Au milieu des fumigènes, des milliers de supporteurs locaux s’époumonent en chantant à la gloire des «Tigres» noir et or, leur équipe en tête du championnat professionnel saoudien, la Saudi Pro League, à trois journées de la fin. Des jeunes femmes, places entre amies ou en famille, agitent des fanions aux couleurs du club. « L’ambiance est la même à chaque match à domicile. On n’en rate aucun… Cuando on llegue à avoir des billets », commente Nada (elle n’a pas souhaité donner son nom), coiffée d’un voile fleuri et vêtue d’une abaya marron. Para explicar esta devoción, la Saoudienne de 33 ans pointe un doigt vers le ciel: « Ittihad, c’est mon âme, c’est Dieu. »
La ferviente leyenda de sus seguidores valoraba a Al-Ittihad y lo nombró «club du peuple». La pasión se transmite de generación en generación y entre amigos. Il n’est pas le plus titré de l’histoire du football saoudien; ce pedigree revent à Al-Hilal, son un rival de Riyadh.

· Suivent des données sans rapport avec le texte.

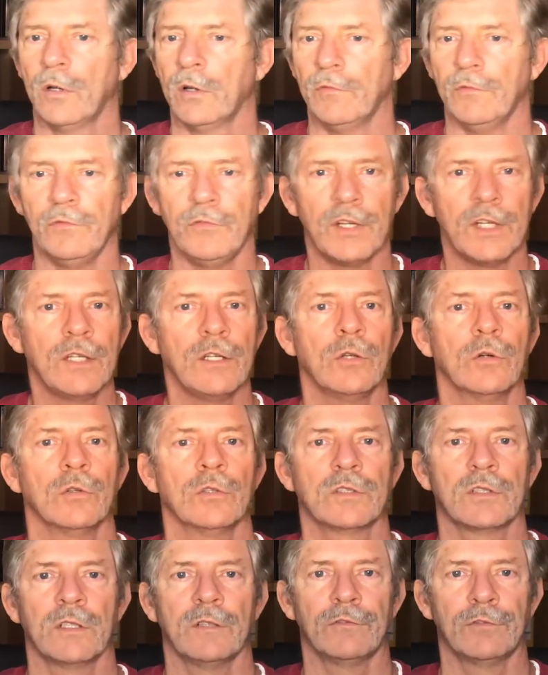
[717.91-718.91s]

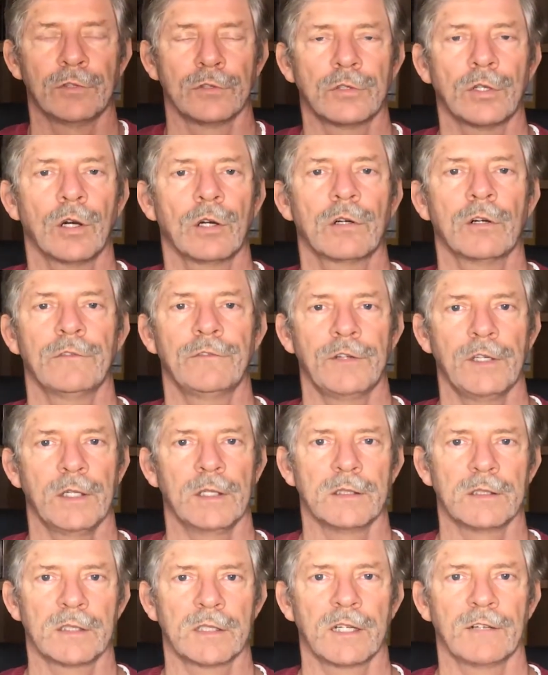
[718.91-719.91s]
videos and photography
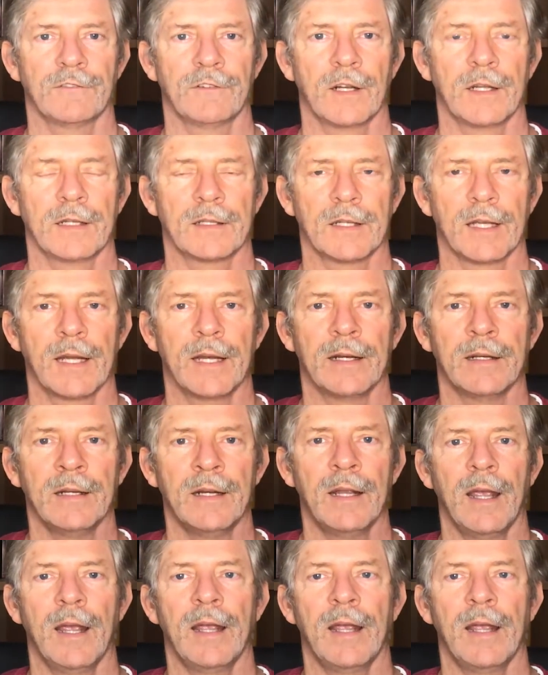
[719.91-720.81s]
and stuff like that,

Más, después de catorce años de soltera, la temporada ravi cette le championnat en devançant Al-Nassr, le club le plus en vue du royaume et son joueur star, l’attaquant portuguais et quintuple Ballon d’Or, Cristiano Ronaldo. « Les deux fois où on a joué contre lui, on l’a battu et il n’a même pas marqué un but », Raille Omar Jamjour, un adolescente, mima la frustración de la vedette del Real Madrid de 38 años en el momento de la derrota.
La llegada del campeón a la Saudi Pro League, en 2023, con el sueldo más alto de la historia del fútbol -unos 200 millones de euros por temporada-, braqué les projecteurs sur l’Arabie saoudite. Lors du Mondial 2022, au Qatar, los « Faucons verts », la selección nacional, s’étaient déjà se distingue en battant l’Argentine, que informa quelques semaines plus tarde la compétition. Présent dans la loge d’honneur ce jour-là, aux côtés de Gianni Infantino, le président de la FIFA, le prince héritier saoudien, Mohammed Ben Salman, a observé, jalousement, le succès de l’organisation qatarie et le pouvoir du football tan útil como Poder suaveconsolador hijo rêve d’être, lui aussi, l’hôte d’une Coupe du monde.
reclutamiento agresivo
Después de Qatar et les Emirats Arabes unis, l’Arabie saoudite veut être le nouvel eldorado du ballon rond. Y es que, tras varias semanas, la realeza lanzó una ofensiva todo acimut que asoló al planeta futbolístico.